** Data shown follows **
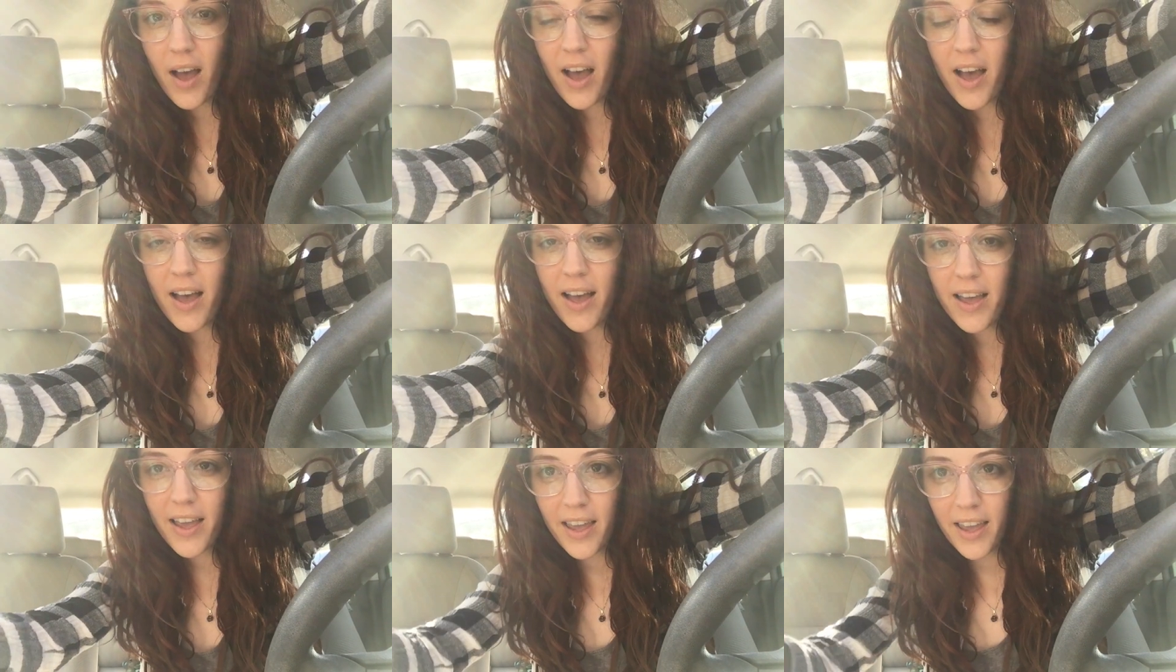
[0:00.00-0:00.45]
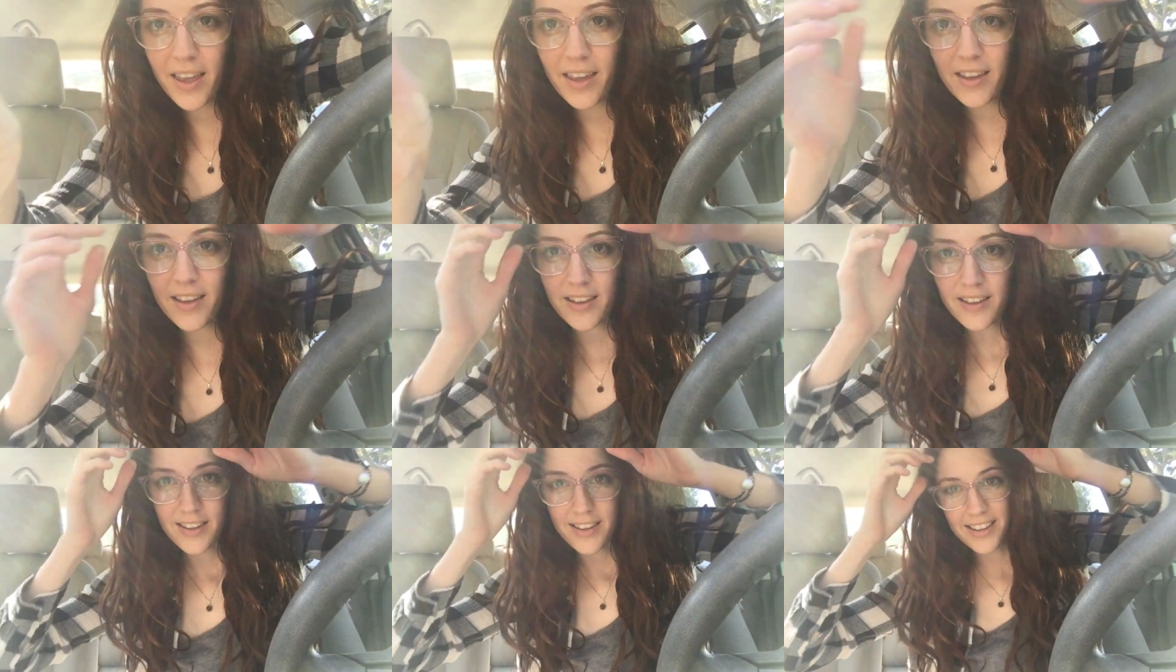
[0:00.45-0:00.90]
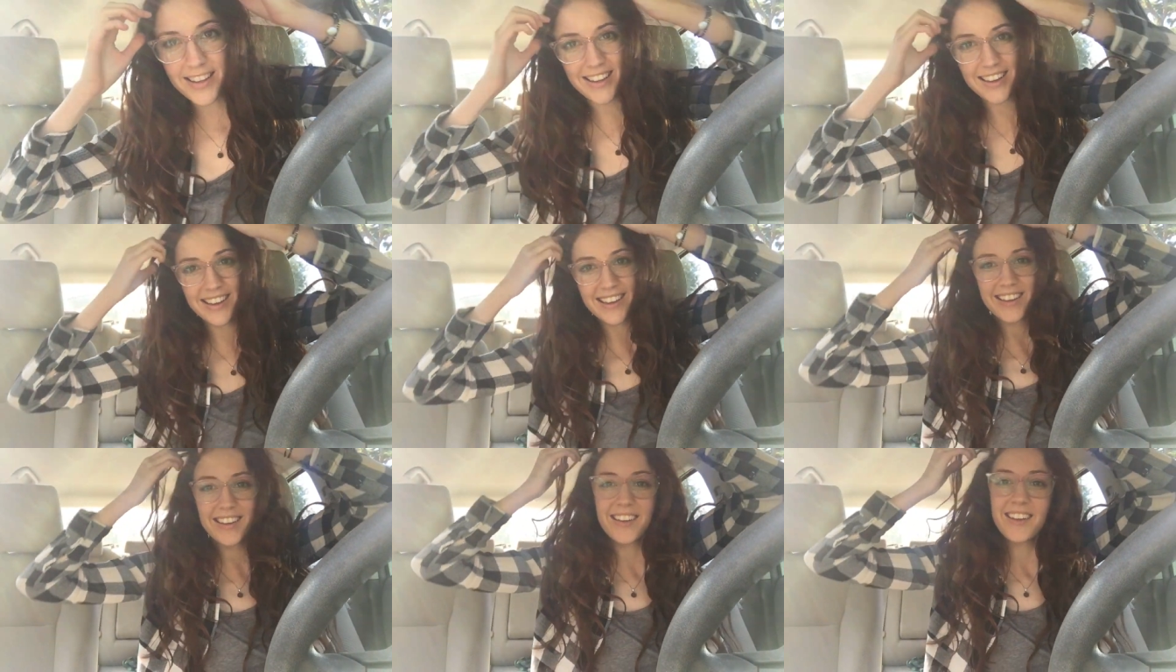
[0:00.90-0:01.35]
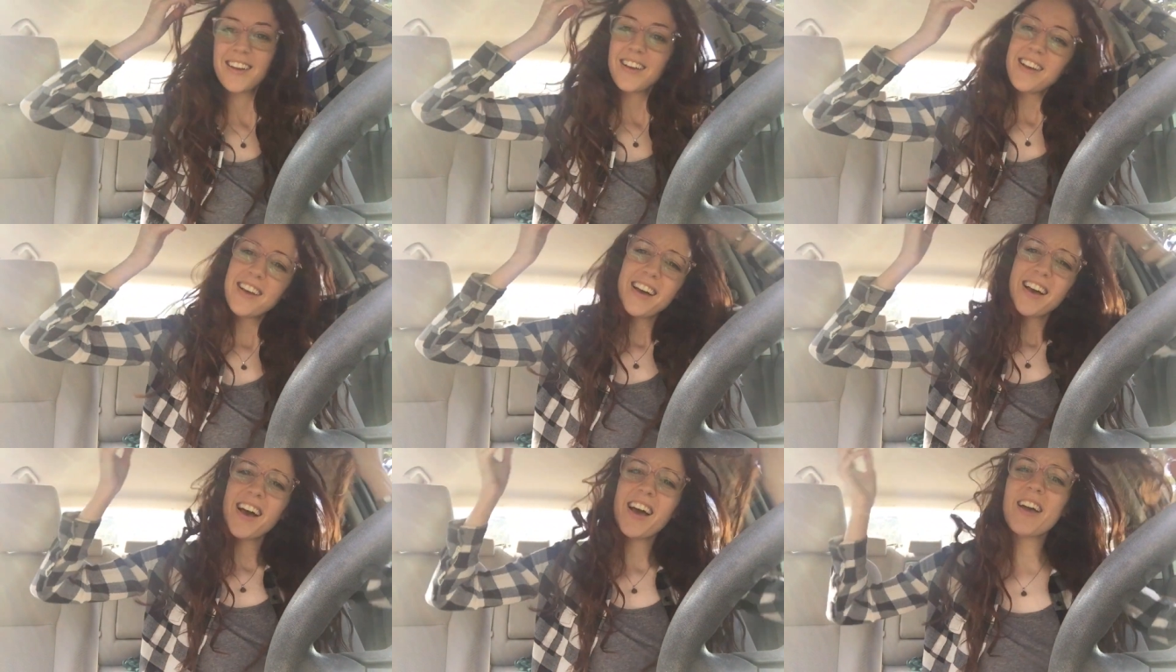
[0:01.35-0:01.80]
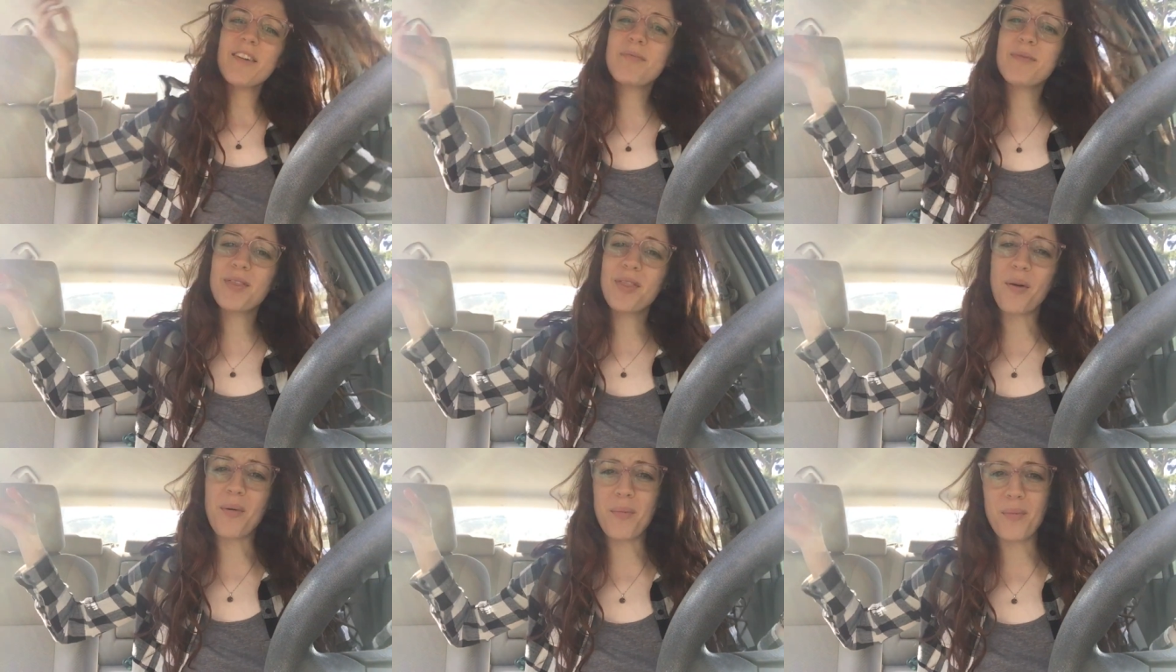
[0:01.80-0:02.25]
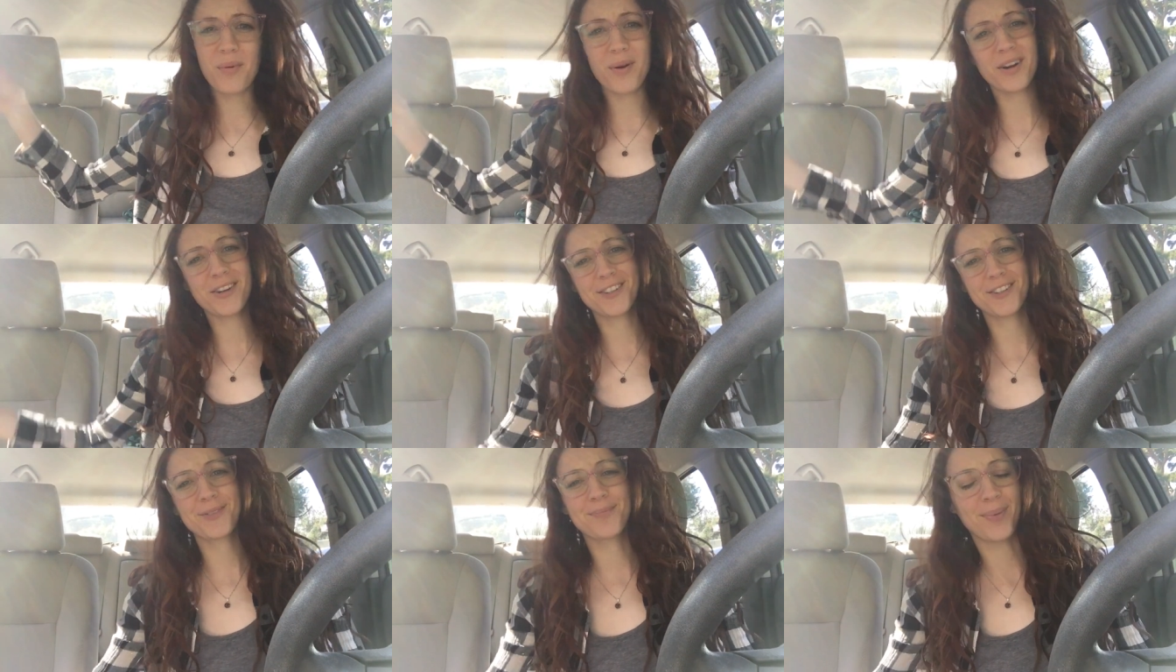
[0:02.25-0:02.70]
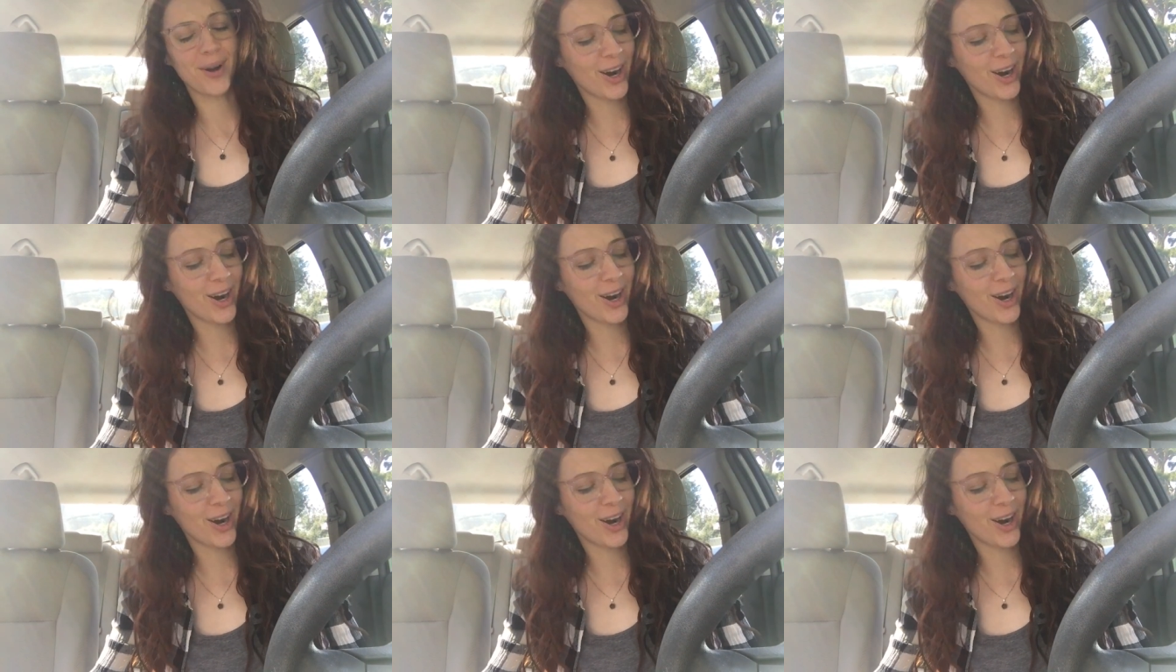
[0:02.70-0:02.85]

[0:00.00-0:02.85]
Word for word: I. I've been the worst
** End of Data shown **
Leaving out the pictures, repeat all the entries exactly as they stand.

[0:00.00-0:00.45]
[0:00.45-0:00.90]
[0:00.90-0:01.35]
[0:01.35-0:01.80]
[0:01.80-0:02.25]
[0:02.25-0:02.70]
[0:02.70-0:02.85]

[0:00.00-0:02.85]
Word for word: I. I've been the worst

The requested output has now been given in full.